== Segment start ==
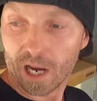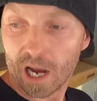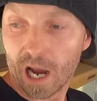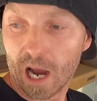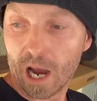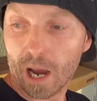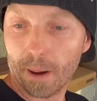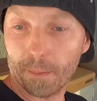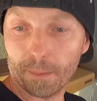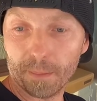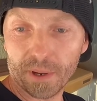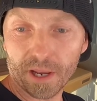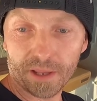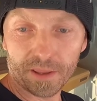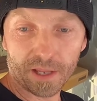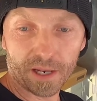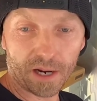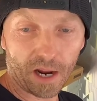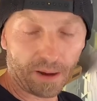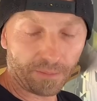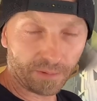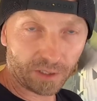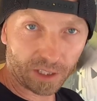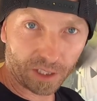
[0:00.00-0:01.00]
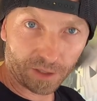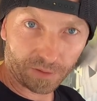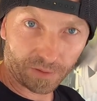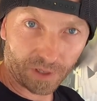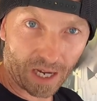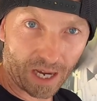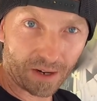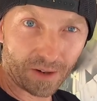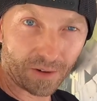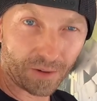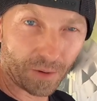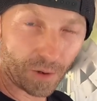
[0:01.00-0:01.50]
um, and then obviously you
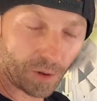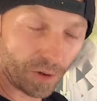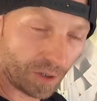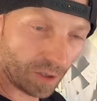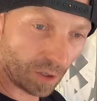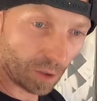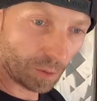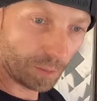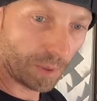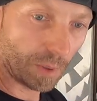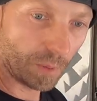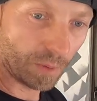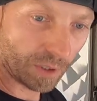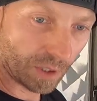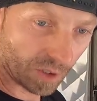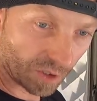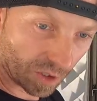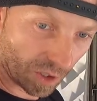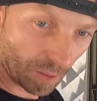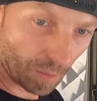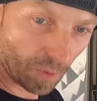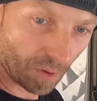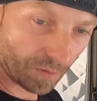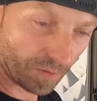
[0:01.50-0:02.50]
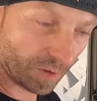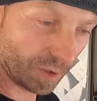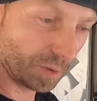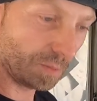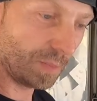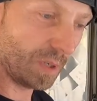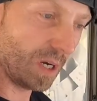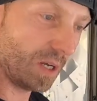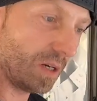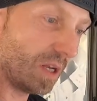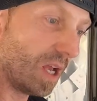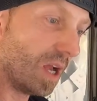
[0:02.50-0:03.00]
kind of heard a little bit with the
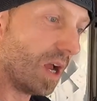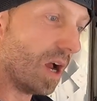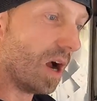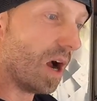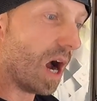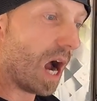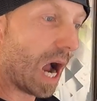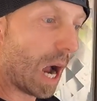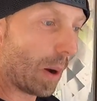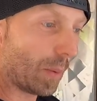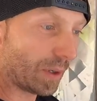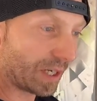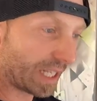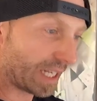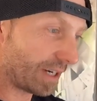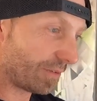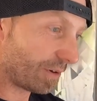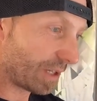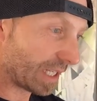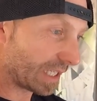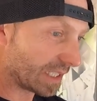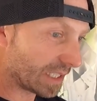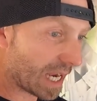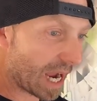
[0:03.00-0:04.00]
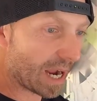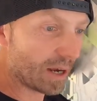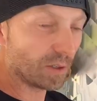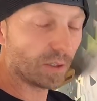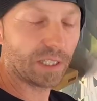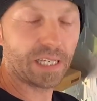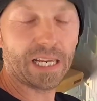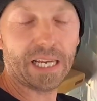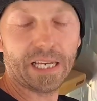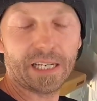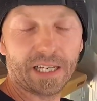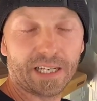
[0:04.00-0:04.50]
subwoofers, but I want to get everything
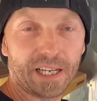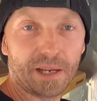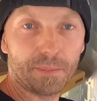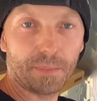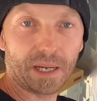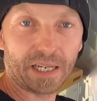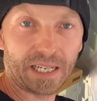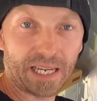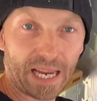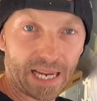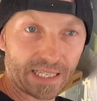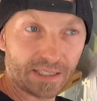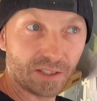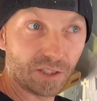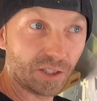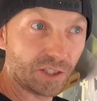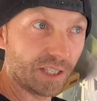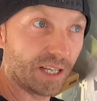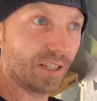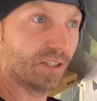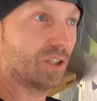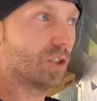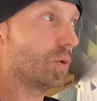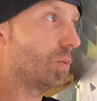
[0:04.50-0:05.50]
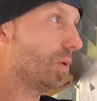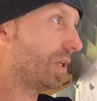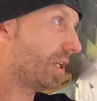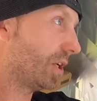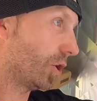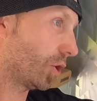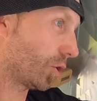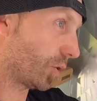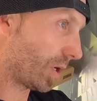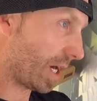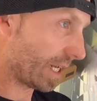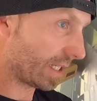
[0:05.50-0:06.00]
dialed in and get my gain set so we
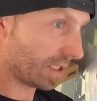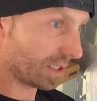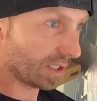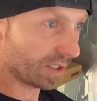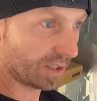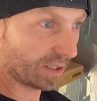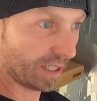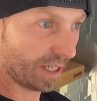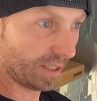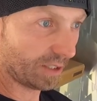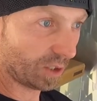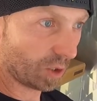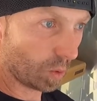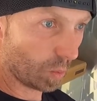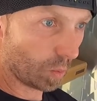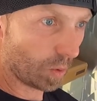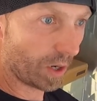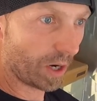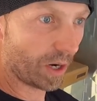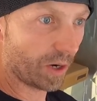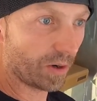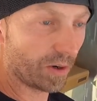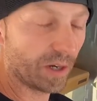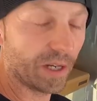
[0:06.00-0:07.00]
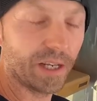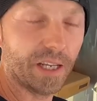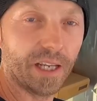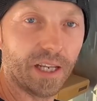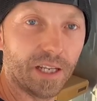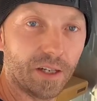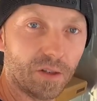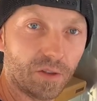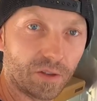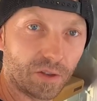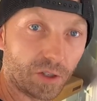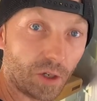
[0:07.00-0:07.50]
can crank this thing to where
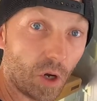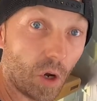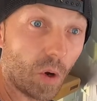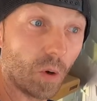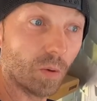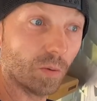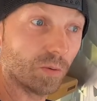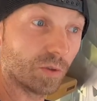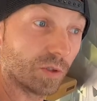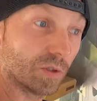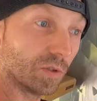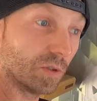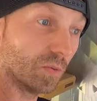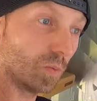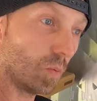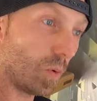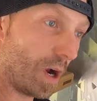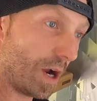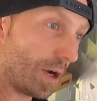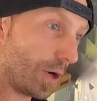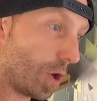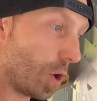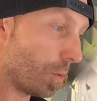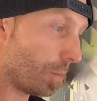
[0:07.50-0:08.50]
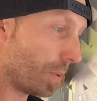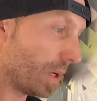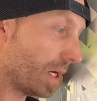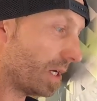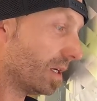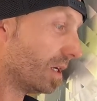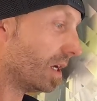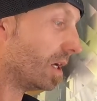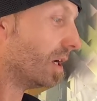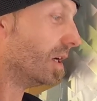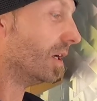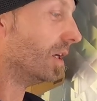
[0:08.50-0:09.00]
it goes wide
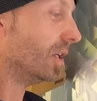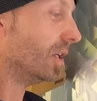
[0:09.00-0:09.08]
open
== Segment end ==
→ **What to work on**
With the pictures excluded, transcribe word for word only the lines from the one containing "[0:03.00-0:04.00]" through the last line of the records.

→ **Task solution**
[0:03.00-0:04.00]
[0:04.00-0:04.50]
subwoofers, but I want to get everything
[0:04.50-0:05.50]
[0:05.50-0:06.00]
dialed in and get my gain set so we
[0:06.00-0:07.00]
[0:07.00-0:07.50]
can crank this thing to where
[0:07.50-0:08.50]
[0:08.50-0:09.00]
it goes wide
[0:09.00-0:09.08]
open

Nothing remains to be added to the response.